What to do:
From the listing below, set down exactly the lines between the one holding "[0.00-0.90s]" and the one holding "Transcript, with fillers: Feeling", inclusive. No other line is wanted.

START Material shown

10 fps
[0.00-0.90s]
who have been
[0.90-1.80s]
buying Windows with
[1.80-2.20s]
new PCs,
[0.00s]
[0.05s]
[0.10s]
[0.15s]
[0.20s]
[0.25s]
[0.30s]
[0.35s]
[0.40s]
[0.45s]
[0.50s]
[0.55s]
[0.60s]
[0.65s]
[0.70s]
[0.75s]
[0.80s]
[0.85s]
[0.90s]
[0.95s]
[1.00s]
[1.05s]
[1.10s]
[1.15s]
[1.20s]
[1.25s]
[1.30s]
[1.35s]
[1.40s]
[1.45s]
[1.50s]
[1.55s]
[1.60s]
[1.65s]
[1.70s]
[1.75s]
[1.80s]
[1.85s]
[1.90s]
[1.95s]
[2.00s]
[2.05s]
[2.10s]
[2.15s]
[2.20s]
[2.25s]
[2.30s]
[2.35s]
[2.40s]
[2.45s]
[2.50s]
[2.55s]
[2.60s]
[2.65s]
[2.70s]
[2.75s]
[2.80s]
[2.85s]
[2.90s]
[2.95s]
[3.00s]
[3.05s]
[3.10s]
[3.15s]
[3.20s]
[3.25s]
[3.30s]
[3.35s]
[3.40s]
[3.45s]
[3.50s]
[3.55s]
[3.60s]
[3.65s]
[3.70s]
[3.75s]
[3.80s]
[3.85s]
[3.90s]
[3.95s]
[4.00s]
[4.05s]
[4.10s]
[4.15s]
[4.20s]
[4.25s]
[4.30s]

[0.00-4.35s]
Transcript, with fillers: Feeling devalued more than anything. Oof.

END Material shown
START Material shown

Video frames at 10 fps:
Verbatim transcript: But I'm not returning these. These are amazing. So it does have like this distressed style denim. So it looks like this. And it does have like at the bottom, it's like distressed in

END Material shown

Answer:
[0.00-0.90s]
who have been
[0.90-1.80s]
buying Windows with
[1.80-2.20s]
new PCs,
[0.00s]
[0.05s]
[0.10s]
[0.15s]
[0.20s]
[0.25s]
[0.30s]
[0.35s]
[0.40s]
[0.45s]
[0.50s]
[0.55s]
[0.60s]
[0.65s]
[0.70s]
[0.75s]
[0.80s]
[0.85s]
[0.90s]
[0.95s]
[1.00s]
[1.05s]
[1.10s]
[1.15s]
[1.20s]
[1.25s]
[1.30s]
[1.35s]
[1.40s]
[1.45s]
[1.50s]
[1.55s]
[1.60s]
[1.65s]
[1.70s]
[1.75s]
[1.80s]
[1.85s]
[1.90s]
[1.95s]
[2.00s]
[2.05s]
[2.10s]
[2.15s]
[2.20s]
[2.25s]
[2.30s]
[2.35s]
[2.40s]
[2.45s]
[2.50s]
[2.55s]
[2.60s]
[2.65s]
[2.70s]
[2.75s]
[2.80s]
[2.85s]
[2.90s]
[2.95s]
[3.00s]
[3.05s]
[3.10s]
[3.15s]
[3.20s]
[3.25s]
[3.30s]
[3.35s]
[3.40s]
[3.45s]
[3.50s]
[3.55s]
[3.60s]
[3.65s]
[3.70s]
[3.75s]
[3.80s]
[3.85s]
[3.90s]
[3.95s]
[4.00s]
[4.05s]
[4.10s]
[4.15s]
[4.20s]
[4.25s]
[4.30s]

[0.00-4.35s]
Transcript, with fillers: Feeling devalued more than anything. Oof.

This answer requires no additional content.